Excerpted records:
Start of Block

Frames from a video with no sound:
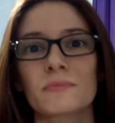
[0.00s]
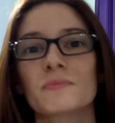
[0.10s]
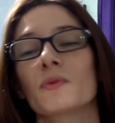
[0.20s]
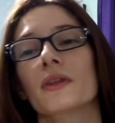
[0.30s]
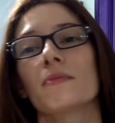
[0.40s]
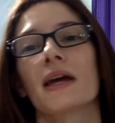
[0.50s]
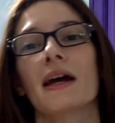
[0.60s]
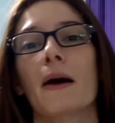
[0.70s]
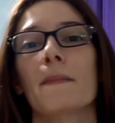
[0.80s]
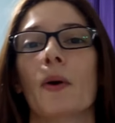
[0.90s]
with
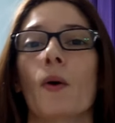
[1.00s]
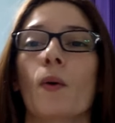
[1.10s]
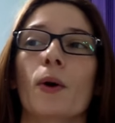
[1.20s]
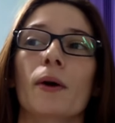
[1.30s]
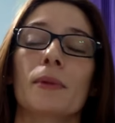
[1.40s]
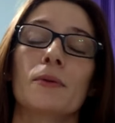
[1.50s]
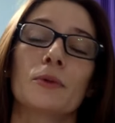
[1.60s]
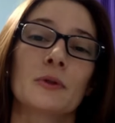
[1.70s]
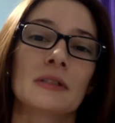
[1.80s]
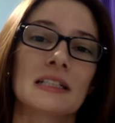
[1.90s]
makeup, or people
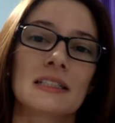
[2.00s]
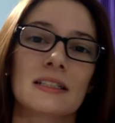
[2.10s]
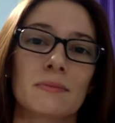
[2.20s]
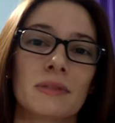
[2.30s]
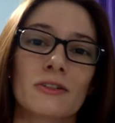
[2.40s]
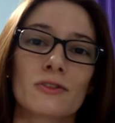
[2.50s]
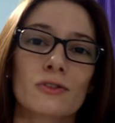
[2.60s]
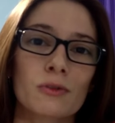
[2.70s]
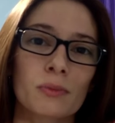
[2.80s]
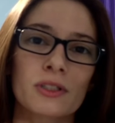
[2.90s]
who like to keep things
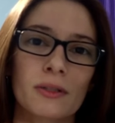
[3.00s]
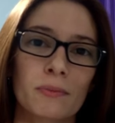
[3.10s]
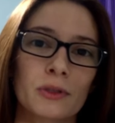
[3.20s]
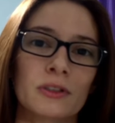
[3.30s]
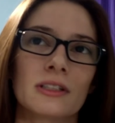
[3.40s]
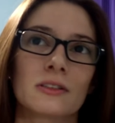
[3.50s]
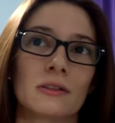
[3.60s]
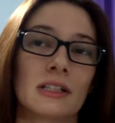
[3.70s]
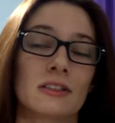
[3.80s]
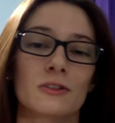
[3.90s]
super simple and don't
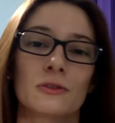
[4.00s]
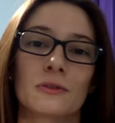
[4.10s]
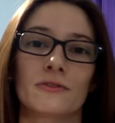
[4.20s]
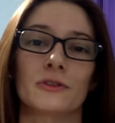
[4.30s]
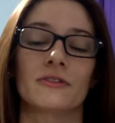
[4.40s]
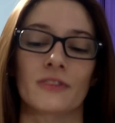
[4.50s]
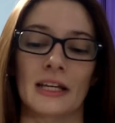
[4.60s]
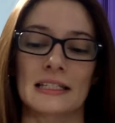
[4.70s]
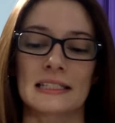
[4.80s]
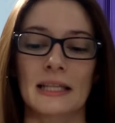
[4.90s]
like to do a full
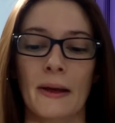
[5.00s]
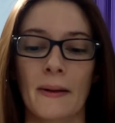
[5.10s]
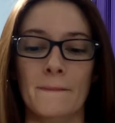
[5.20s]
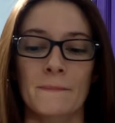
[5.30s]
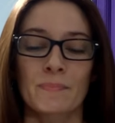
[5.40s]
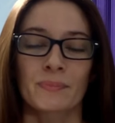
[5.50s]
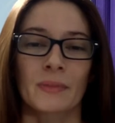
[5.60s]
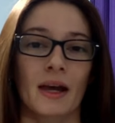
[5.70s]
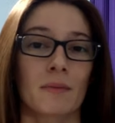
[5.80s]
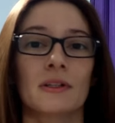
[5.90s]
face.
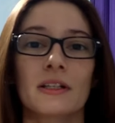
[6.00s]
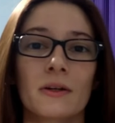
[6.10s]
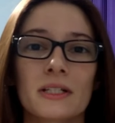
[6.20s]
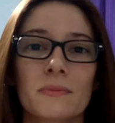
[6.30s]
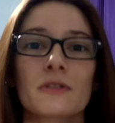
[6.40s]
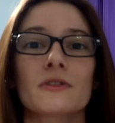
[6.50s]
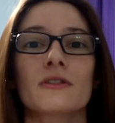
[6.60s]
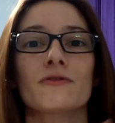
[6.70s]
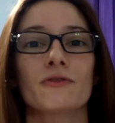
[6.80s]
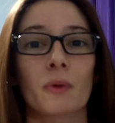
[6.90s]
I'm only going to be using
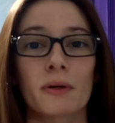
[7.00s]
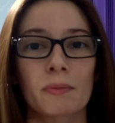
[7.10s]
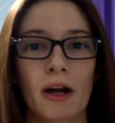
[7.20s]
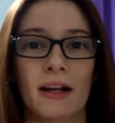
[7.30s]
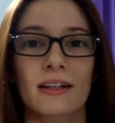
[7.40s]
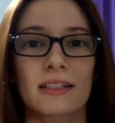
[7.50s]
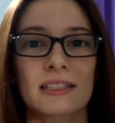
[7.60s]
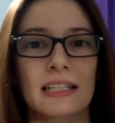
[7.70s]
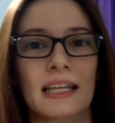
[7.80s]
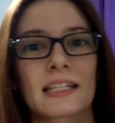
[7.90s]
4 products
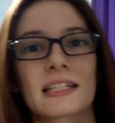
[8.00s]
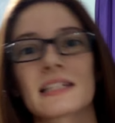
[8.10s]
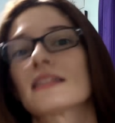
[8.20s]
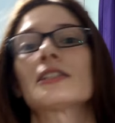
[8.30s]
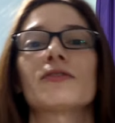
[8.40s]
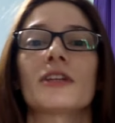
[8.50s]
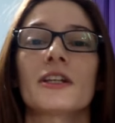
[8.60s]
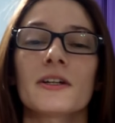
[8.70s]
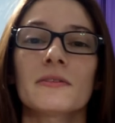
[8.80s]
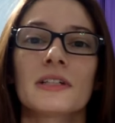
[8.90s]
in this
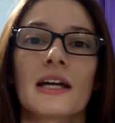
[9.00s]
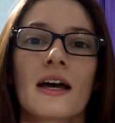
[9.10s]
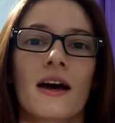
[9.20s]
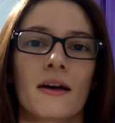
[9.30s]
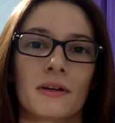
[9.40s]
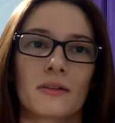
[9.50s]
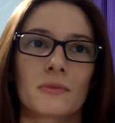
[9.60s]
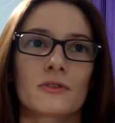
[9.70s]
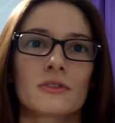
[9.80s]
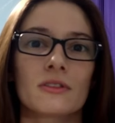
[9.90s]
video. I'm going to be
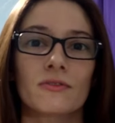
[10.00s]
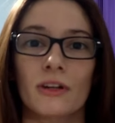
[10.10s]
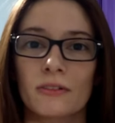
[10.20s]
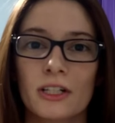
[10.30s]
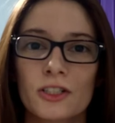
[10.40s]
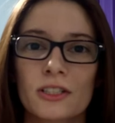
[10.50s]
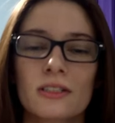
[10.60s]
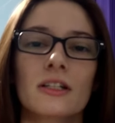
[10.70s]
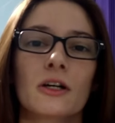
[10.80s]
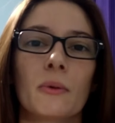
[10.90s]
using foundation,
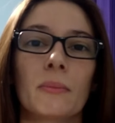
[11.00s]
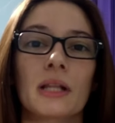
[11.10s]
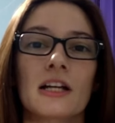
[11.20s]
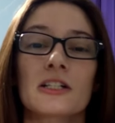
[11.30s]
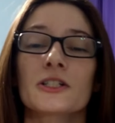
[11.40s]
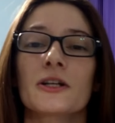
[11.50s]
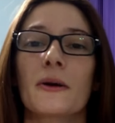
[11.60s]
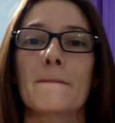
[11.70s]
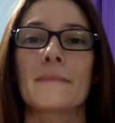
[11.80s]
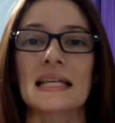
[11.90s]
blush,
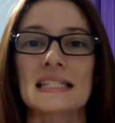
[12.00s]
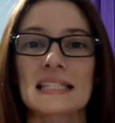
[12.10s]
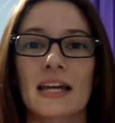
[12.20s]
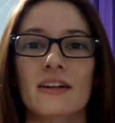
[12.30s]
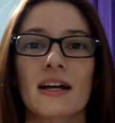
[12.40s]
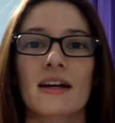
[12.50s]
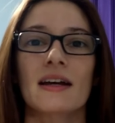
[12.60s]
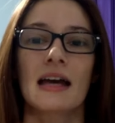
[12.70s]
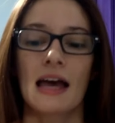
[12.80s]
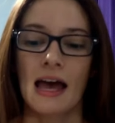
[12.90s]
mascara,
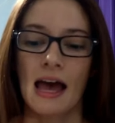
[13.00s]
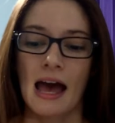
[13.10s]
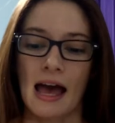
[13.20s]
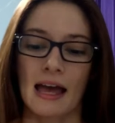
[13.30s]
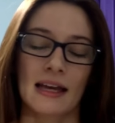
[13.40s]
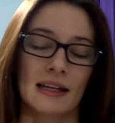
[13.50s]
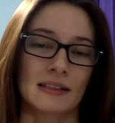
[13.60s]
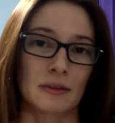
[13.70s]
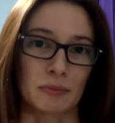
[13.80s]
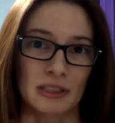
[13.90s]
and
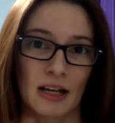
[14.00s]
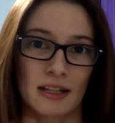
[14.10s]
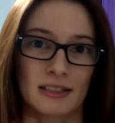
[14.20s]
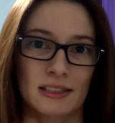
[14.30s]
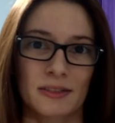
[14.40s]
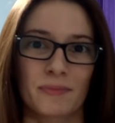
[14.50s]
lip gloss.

End of Block

Exercise:
Please restate all of the listing above word for word, with no pictures.

Written response:
Frames from a video with no sound:
[0.00s]
[0.10s]
[0.20s]
[0.30s]
[0.40s]
[0.50s]
[0.60s]
[0.70s]
[0.80s]
[0.90s]
with
[1.00s]
[1.10s]
[1.20s]
[1.30s]
[1.40s]
[1.50s]
[1.60s]
[1.70s]
[1.80s]
[1.90s]
makeup, or people
[2.00s]
[2.10s]
[2.20s]
[2.30s]
[2.40s]
[2.50s]
[2.60s]
[2.70s]
[2.80s]
[2.90s]
who like to keep things
[3.00s]
[3.10s]
[3.20s]
[3.30s]
[3.40s]
[3.50s]
[3.60s]
[3.70s]
[3.80s]
[3.90s]
super simple and don't
[4.00s]
[4.10s]
[4.20s]
[4.30s]
[4.40s]
[4.50s]
[4.60s]
[4.70s]
[4.80s]
[4.90s]
like to do a full
[5.00s]
[5.10s]
[5.20s]
[5.30s]
[5.40s]
[5.50s]
[5.60s]
[5.70s]
[5.80s]
[5.90s]
face.
[6.00s]
[6.10s]
[6.20s]
[6.30s]
[6.40s]
[6.50s]
[6.60s]
[6.70s]
[6.80s]
[6.90s]
I'm only going to be using
[7.00s]
[7.10s]
[7.20s]
[7.30s]
[7.40s]
[7.50s]
[7.60s]
[7.70s]
[7.80s]
[7.90s]
4 products
[8.00s]
[8.10s]
[8.20s]
[8.30s]
[8.40s]
[8.50s]
[8.60s]
[8.70s]
[8.80s]
[8.90s]
in this
[9.00s]
[9.10s]
[9.20s]
[9.30s]
[9.40s]
[9.50s]
[9.60s]
[9.70s]
[9.80s]
[9.90s]
video. I'm going to be
[10.00s]
[10.10s]
[10.20s]
[10.30s]
[10.40s]
[10.50s]
[10.60s]
[10.70s]
[10.80s]
[10.90s]
using foundation,
[11.00s]
[11.10s]
[11.20s]
[11.30s]
[11.40s]
[11.50s]
[11.60s]
[11.70s]
[11.80s]
[11.90s]
blush,
[12.00s]
[12.10s]
[12.20s]
[12.30s]
[12.40s]
[12.50s]
[12.60s]
[12.70s]
[12.80s]
[12.90s]
mascara,
[13.00s]
[13.10s]
[13.20s]
[13.30s]
[13.40s]
[13.50s]
[13.60s]
[13.70s]
[13.80s]
[13.90s]
and
[14.00s]
[14.10s]
[14.20s]
[14.30s]
[14.40s]
[14.50s]
lip gloss.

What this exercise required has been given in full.